Can you output the records below exactly as they are written?

Collected data
[Start of Attachment]
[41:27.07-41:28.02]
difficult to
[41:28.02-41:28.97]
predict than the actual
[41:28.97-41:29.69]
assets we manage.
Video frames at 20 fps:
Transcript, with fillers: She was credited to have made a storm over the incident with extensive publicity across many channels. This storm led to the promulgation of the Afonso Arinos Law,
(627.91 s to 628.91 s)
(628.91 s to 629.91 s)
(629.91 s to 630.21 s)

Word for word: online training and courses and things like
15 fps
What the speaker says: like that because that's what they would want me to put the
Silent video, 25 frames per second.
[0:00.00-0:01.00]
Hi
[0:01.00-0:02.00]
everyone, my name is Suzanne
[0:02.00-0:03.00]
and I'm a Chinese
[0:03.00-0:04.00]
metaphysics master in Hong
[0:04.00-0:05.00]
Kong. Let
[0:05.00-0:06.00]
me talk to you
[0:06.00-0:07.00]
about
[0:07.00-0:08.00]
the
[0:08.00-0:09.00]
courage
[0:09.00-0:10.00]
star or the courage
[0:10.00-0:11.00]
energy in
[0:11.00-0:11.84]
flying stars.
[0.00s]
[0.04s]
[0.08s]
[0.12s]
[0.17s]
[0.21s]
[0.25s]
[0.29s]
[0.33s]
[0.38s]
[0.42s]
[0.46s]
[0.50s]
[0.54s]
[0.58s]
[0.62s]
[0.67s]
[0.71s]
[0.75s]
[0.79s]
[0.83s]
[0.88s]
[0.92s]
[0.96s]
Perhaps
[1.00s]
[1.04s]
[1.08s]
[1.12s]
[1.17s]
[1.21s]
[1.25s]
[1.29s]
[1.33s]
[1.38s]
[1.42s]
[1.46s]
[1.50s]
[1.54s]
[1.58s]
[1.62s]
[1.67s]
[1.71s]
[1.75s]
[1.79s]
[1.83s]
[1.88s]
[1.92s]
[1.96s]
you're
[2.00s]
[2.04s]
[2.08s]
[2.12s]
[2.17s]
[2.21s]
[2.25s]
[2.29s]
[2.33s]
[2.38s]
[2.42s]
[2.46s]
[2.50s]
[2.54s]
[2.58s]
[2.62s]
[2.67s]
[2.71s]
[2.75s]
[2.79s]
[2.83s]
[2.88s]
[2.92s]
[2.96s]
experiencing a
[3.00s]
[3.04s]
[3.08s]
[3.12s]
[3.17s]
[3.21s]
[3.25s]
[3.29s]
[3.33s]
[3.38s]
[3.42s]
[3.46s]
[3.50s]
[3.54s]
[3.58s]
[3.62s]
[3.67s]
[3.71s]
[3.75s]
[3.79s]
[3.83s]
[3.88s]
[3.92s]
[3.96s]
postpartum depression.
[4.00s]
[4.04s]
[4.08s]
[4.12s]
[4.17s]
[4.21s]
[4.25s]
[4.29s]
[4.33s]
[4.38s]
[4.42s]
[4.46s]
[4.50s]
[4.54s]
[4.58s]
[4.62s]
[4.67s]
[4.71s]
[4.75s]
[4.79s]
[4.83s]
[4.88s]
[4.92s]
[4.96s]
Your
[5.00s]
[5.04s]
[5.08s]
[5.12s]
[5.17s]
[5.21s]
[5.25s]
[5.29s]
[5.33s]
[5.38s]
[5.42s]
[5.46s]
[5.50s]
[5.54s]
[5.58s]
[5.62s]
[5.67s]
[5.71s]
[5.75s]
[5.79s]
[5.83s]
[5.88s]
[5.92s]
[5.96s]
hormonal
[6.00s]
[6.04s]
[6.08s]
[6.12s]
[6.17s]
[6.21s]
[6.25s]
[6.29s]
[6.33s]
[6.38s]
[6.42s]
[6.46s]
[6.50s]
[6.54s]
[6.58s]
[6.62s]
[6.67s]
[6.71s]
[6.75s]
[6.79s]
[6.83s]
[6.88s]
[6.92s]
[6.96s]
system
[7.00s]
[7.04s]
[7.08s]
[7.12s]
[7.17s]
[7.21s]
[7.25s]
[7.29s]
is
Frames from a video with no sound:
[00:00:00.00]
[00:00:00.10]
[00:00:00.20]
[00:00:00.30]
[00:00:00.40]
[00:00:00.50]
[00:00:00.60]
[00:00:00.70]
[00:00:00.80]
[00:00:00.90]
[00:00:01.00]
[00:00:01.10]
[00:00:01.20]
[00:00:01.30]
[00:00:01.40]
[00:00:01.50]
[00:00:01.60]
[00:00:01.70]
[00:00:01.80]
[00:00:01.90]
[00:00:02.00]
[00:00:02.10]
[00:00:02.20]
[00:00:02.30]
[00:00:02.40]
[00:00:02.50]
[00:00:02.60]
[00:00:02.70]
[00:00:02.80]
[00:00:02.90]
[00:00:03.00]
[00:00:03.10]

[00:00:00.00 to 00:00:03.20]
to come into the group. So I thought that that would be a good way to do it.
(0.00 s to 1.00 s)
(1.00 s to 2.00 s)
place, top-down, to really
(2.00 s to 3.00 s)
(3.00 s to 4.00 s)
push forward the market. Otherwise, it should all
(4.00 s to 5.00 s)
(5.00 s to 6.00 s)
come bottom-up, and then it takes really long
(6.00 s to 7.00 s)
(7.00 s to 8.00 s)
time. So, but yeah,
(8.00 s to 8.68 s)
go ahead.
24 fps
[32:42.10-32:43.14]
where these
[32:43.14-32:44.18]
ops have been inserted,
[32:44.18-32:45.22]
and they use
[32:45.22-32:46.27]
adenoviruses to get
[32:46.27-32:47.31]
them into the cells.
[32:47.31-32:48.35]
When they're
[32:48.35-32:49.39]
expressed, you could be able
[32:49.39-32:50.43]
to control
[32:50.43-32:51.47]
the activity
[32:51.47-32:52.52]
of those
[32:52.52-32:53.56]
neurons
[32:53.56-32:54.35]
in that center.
[End of Attachment]
### [Written answer]
[41:27.07-41:28.02]
difficult to
[41:28.02-41:28.97]
predict than the actual
[41:28.97-41:29.69]
assets we manage.
Video frames at 20 fps:
Transcript, with fillers: She was credited to have made a storm over the incident with extensive publicity across many channels. This storm led to the promulgation of the Afonso Arinos Law,
(627.91 s to 628.91 s)
(628.91 s to 629.91 s)
(629.91 s to 630.21 s)

Word for word: online training and courses and things like
15 fps
What the speaker says: like that because that's what they would want me to put the
Silent video, 25 frames per second.
[0:00.00-0:01.00]
Hi
[0:01.00-0:02.00]
everyone, my name is Suzanne
[0:02.00-0:03.00]
and I'm a Chinese
[0:03.00-0:04.00]
metaphysics master in Hong
[0:04.00-0:05.00]
Kong. Let
[0:05.00-0:06.00]
me talk to you
[0:06.00-0:07.00]
about
[0:07.00-0:08.00]
the
[0:08.00-0:09.00]
courage
[0:09.00-0:10.00]
star or the courage
[0:10.00-0:11.00]
energy in
[0:11.00-0:11.84]
flying stars.
[0.00s]
[0.04s]
[0.08s]
[0.12s]
[0.17s]
[0.21s]
[0.25s]
[0.29s]
[0.33s]
[0.38s]
[0.42s]
[0.46s]
[0.50s]
[0.54s]
[0.58s]
[0.62s]
[0.67s]
[0.71s]
[0.75s]
[0.79s]
[0.83s]
[0.88s]
[0.92s]
[0.96s]
Perhaps
[1.00s]
[1.04s]
[1.08s]
[1.12s]
[1.17s]
[1.21s]
[1.25s]
[1.29s]
[1.33s]
[1.38s]
[1.42s]
[1.46s]
[1.50s]
[1.54s]
[1.58s]
[1.62s]
[1.67s]
[1.71s]
[1.75s]
[1.79s]
[1.83s]
[1.88s]
[1.92s]
[1.96s]
you're
[2.00s]
[2.04s]
[2.08s]
[2.12s]
[2.17s]
[2.21s]
[2.25s]
[2.29s]
[2.33s]
[2.38s]
[2.42s]
[2.46s]
[2.50s]
[2.54s]
[2.58s]
[2.62s]
[2.67s]
[2.71s]
[2.75s]
[2.79s]
[2.83s]
[2.88s]
[2.92s]
[2.96s]
experiencing a
[3.00s]
[3.04s]
[3.08s]
[3.12s]
[3.17s]
[3.21s]
[3.25s]
[3.29s]
[3.33s]
[3.38s]
[3.42s]
[3.46s]
[3.50s]
[3.54s]
[3.58s]
[3.62s]
[3.67s]
[3.71s]
[3.75s]
[3.79s]
[3.83s]
[3.88s]
[3.92s]
[3.96s]
postpartum depression.
[4.00s]
[4.04s]
[4.08s]
[4.12s]
[4.17s]
[4.21s]
[4.25s]
[4.29s]
[4.33s]
[4.38s]
[4.42s]
[4.46s]
[4.50s]
[4.54s]
[4.58s]
[4.62s]
[4.67s]
[4.71s]
[4.75s]
[4.79s]
[4.83s]
[4.88s]
[4.92s]
[4.96s]
Your
[5.00s]
[5.04s]
[5.08s]
[5.12s]
[5.17s]
[5.21s]
[5.25s]
[5.29s]
[5.33s]
[5.38s]
[5.42s]
[5.46s]
[5.50s]
[5.54s]
[5.58s]
[5.62s]
[5.67s]
[5.71s]
[5.75s]
[5.79s]
[5.83s]
[5.88s]
[5.92s]
[5.96s]
hormonal
[6.00s]
[6.04s]
[6.08s]
[6.12s]
[6.17s]
[6.21s]
[6.25s]
[6.29s]
[6.33s]
[6.38s]
[6.42s]
[6.46s]
[6.50s]
[6.54s]
[6.58s]
[6.62s]
[6.67s]
[6.71s]
[6.75s]
[6.79s]
[6.83s]
[6.88s]
[6.92s]
[6.96s]
system
[7.00s]
[7.04s]
[7.08s]
[7.12s]
[7.17s]
[7.21s]
[7.25s]
[7.29s]
is
Frames from a video with no sound:
[00:00:00.00]
[00:00:00.10]
[00:00:00.20]
[00:00:00.30]
[00:00:00.40]
[00:00:00.50]
[00:00:00.60]
[00:00:00.70]
[00:00:00.80]
[00:00:00.90]
[00:00:01.00]
[00:00:01.10]
[00:00:01.20]
[00:00:01.30]
[00:00:01.40]
[00:00:01.50]
[00:00:01.60]
[00:00:01.70]
[00:00:01.80]
[00:00:01.90]
[00:00:02.00]
[00:00:02.10]
[00:00:02.20]
[00:00:02.30]
[00:00:02.40]
[00:00:02.50]
[00:00:02.60]
[00:00:02.70]
[00:00:02.80]
[00:00:02.90]
[00:00:03.00]
[00:00:03.10]

[00:00:00.00 to 00:00:03.20]
to come into the group. So I thought that that would be a good way to do it.
(0.00 s to 1.00 s)
(1.00 s to 2.00 s)
place, top-down, to really
(2.00 s to 3.00 s)
(3.00 s to 4.00 s)
push forward the market. Otherwise, it should all
(4.00 s to 5.00 s)
(5.00 s to 6.00 s)
come bottom-up, and then it takes really long
(6.00 s to 7.00 s)
(7.00 s to 8.00 s)
time. So, but yeah,
(8.00 s to 8.68 s)
go ahead.
24 fps
[32:42.10-32:43.14]
where these
[32:43.14-32:44.18]
ops have been inserted,
[32:44.18-32:45.22]
and they use
[32:45.22-32:46.27]
adenoviruses to get
[32:46.27-32:47.31]
them into the cells.
[32:47.31-32:48.35]
When they're
[32:48.35-32:49.39]
expressed, you could be able
[32:49.39-32:50.43]
to control
[32:50.43-32:51.47]
the activity
[32:51.47-32:52.52]
of those
[32:52.52-32:53.56]
neurons
[32:53.56-32:54.35]
in that center.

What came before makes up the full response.